Among these, one finds several peculiarities relating to this biomarker at very low and high doses, partially already alluded to in the introduction. At very low doses (<100 mGy), the number of gamma-H2AX foci in each cell is very small, typically just 0, 1, or 2, making it hard to distinguish an actual exposure from background irradiation, which typically resides between 0 and 1 foci per cell [13]. This is exacerbated by a tendency of detection software to detect spurious signals in this dose range [29]. For high doses (>3 Gy), foci begin overlapping which complicates their detection under both manual and automated scoring. Indeed, when using quadratic calibration curves for the modeling of γ-H2AX foci, it has been observed that the quadratic terms tends to be negative (unlike for the dicentric assay where it is positive), which is presumably due to omitted foci counts due to the overlap effect. However, it also been found that the inclusion of this quadratic term adds more variance to the dose estimation than it reduces the bias so that the recommendation is still to just use linear calibration curves in practice [24]. This has also been empirically observed in experiments directly comparing the dicentric assay with the γ-H2AX assay using data from the same donors in the same study [36,37]. Due to the mentioned saturation effect, predictions from such linear curves yielding very high dose estimates should be considered with caution.

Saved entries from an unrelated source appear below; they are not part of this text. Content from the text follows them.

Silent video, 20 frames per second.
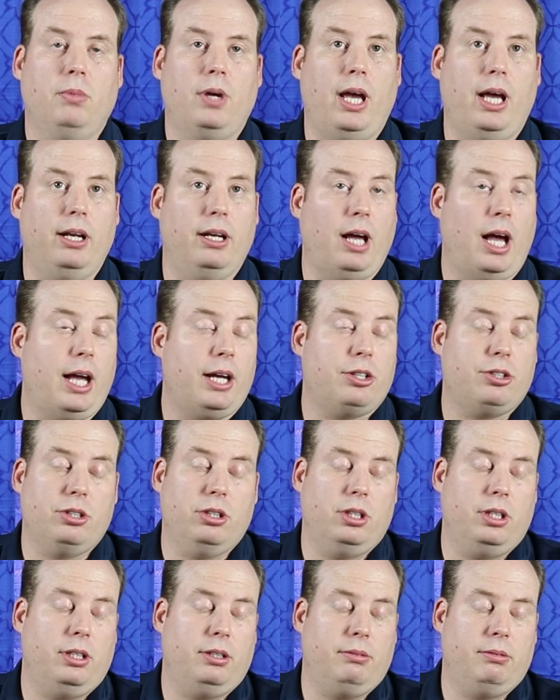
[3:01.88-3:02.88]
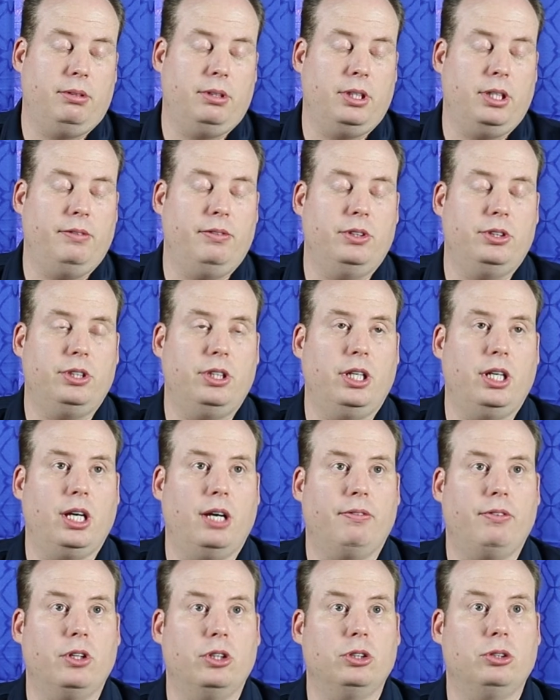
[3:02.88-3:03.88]
and actually even seeing
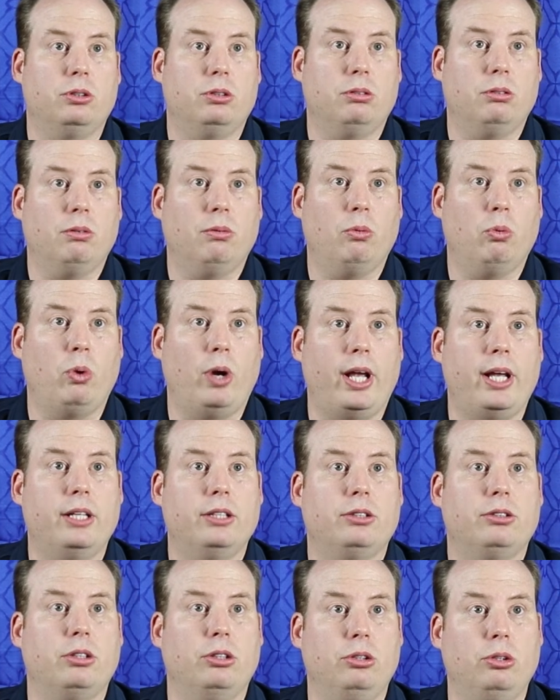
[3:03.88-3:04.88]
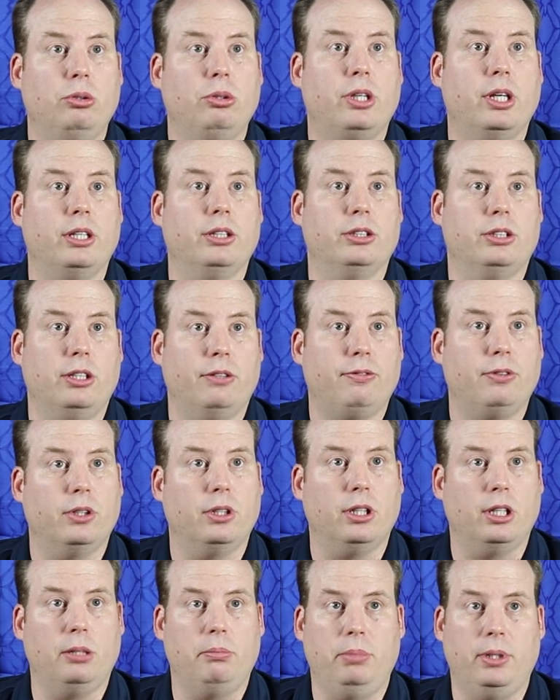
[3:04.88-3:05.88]
if there's ways to do things
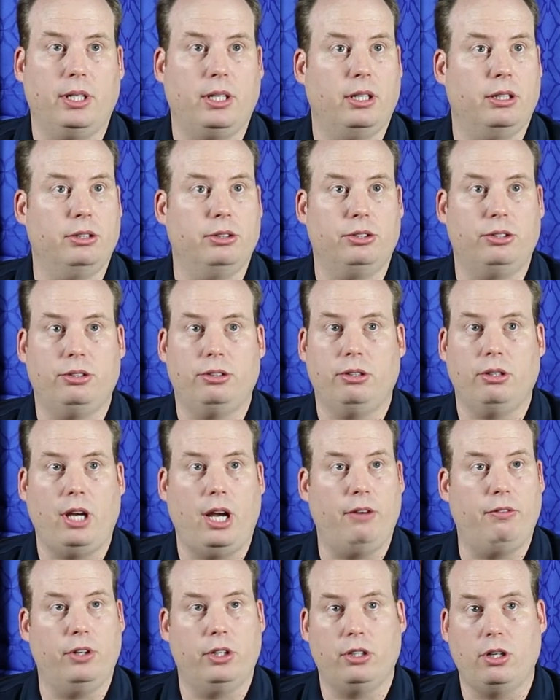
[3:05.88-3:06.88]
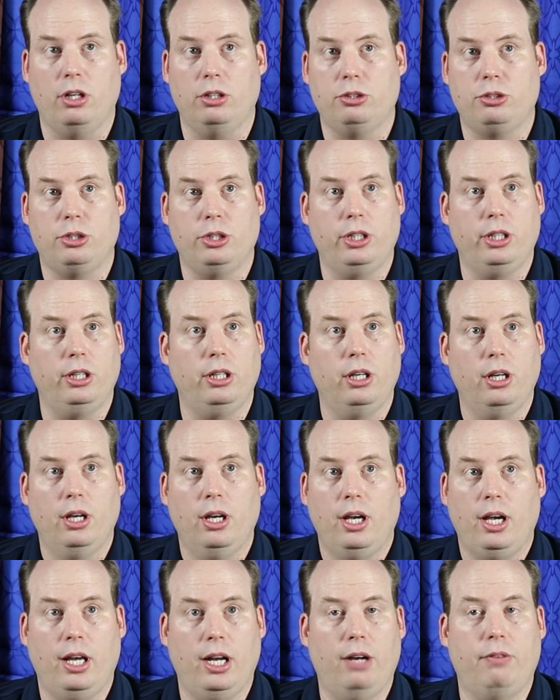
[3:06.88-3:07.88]
differently, because every country
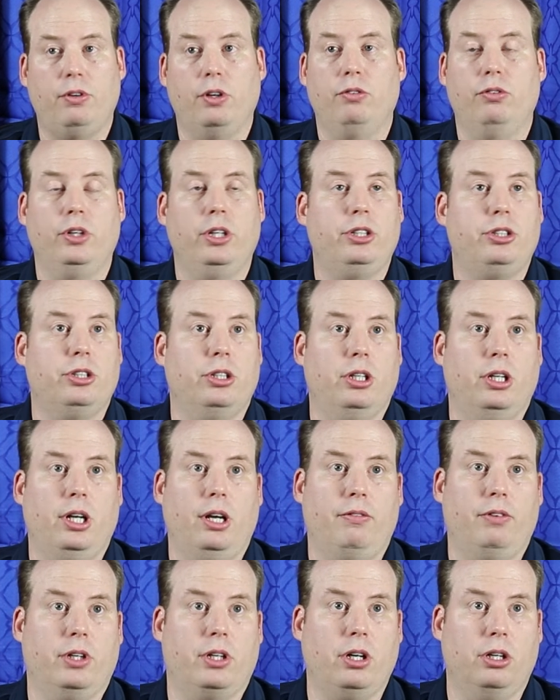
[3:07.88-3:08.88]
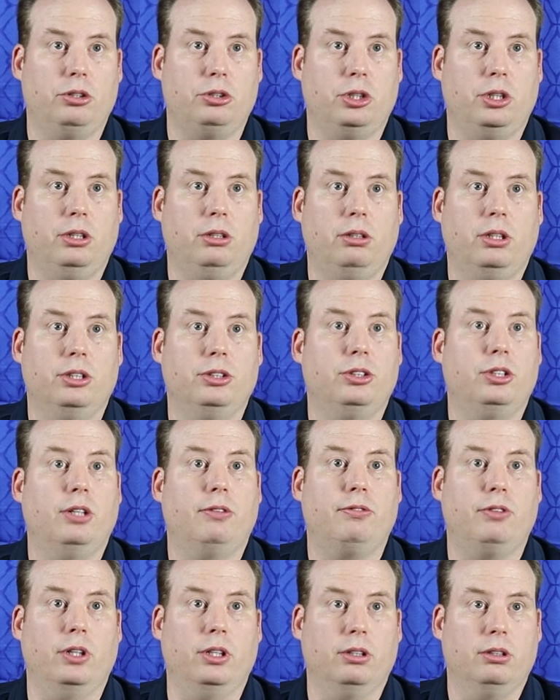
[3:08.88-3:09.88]
and every region in every country is
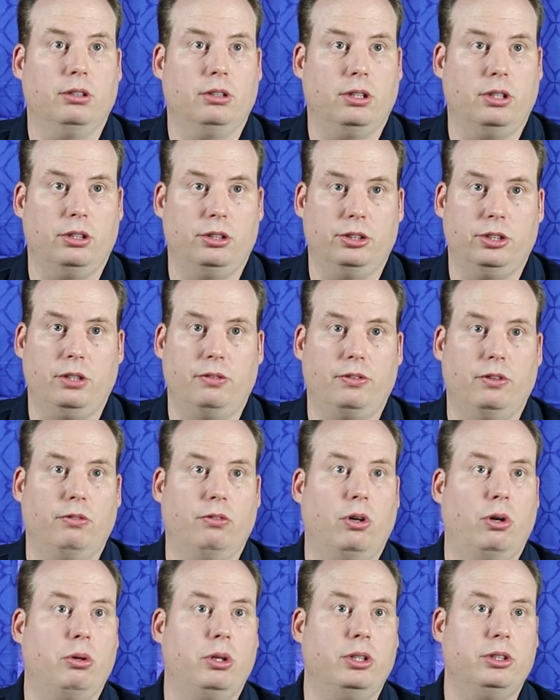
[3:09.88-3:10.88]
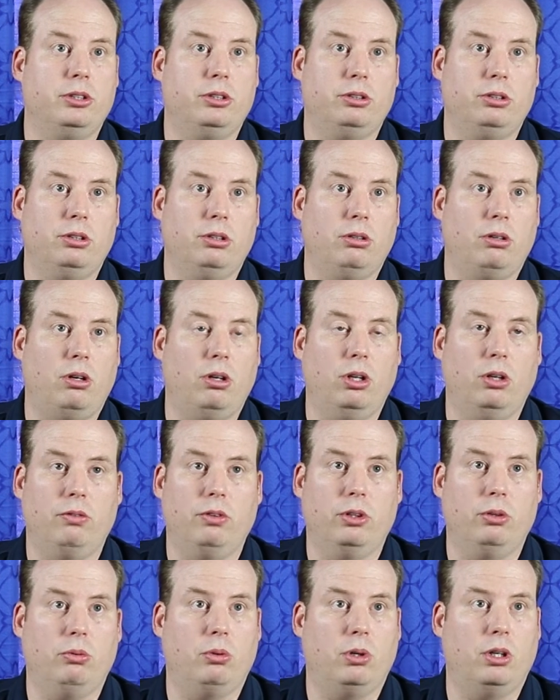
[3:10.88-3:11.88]
different. There's different rodents all
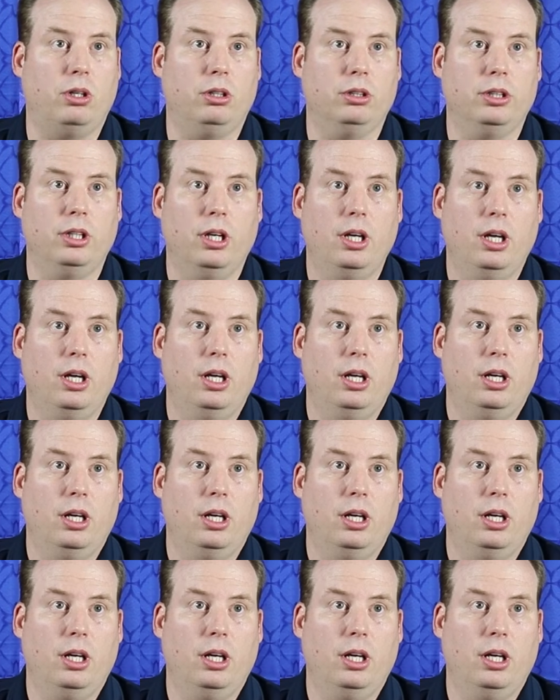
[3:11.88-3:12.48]
over the world.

Posing further difficulty with the γ-H2AX assay, it has sometimes been stated that there is substantial inter-individual variation, presumably relating to differing radiosensitivity of the concerned individuals [38]. Specifically, it has been demonstrated that both control and exposure yields may depend on factors such as age or occupation [39]. In a study involving 28 individuals [40], it was shown that, while inter-individual variation in γ-H2AX foci yield is present, it is less prevalent in exposed than in background foci. Furthermore, this study showed that, after irradiation, the inter-individual variation is on a similar level as the intra-individual variation, which was similarly observed in [24,37]. In another study, inter-individual variation at 4 h post-radiation was found insignificant using flow cytometry methods [38]. It can be concluded that, jointly, the intra- and inter-individual variation just add to the general overdispersion of the γ-H2AX assay, which is why quasi-Poisson or related models are usually employed for the analysis of this biomarker. In doing so, it needs to be acknowledged that a possible dependency of the overdispersion on dose is ignored [29]. Since we are not using the estimated dispersion for uncertainty quantification or further inference, this is, however, not a particular area of concern in this present study.
There is a plethora of other experimental factors which impact the calibration and the reliability of the γ-H2AX assay. These include the type and quality of radiation [41], laboratory settings [32], scoring mechanisms [13], the technician performing the scoring [38], as well as image and microscope settings [20]. Further differences can incur due to shipment conditions [42] which is of particular importance for the γ-H2AX assay due to the quick foci decay. This point also relates to the temperature at exposure [37] and shipment [13], and to the type of blood actually shipped (whole blood or isolated lymphocytes) [32]. Note that irrespective of the type of blood shipped, the scored cells are almost always lymphocytes, so further discussion on dependencies of foci yield on cell type [43] is not of concern for us.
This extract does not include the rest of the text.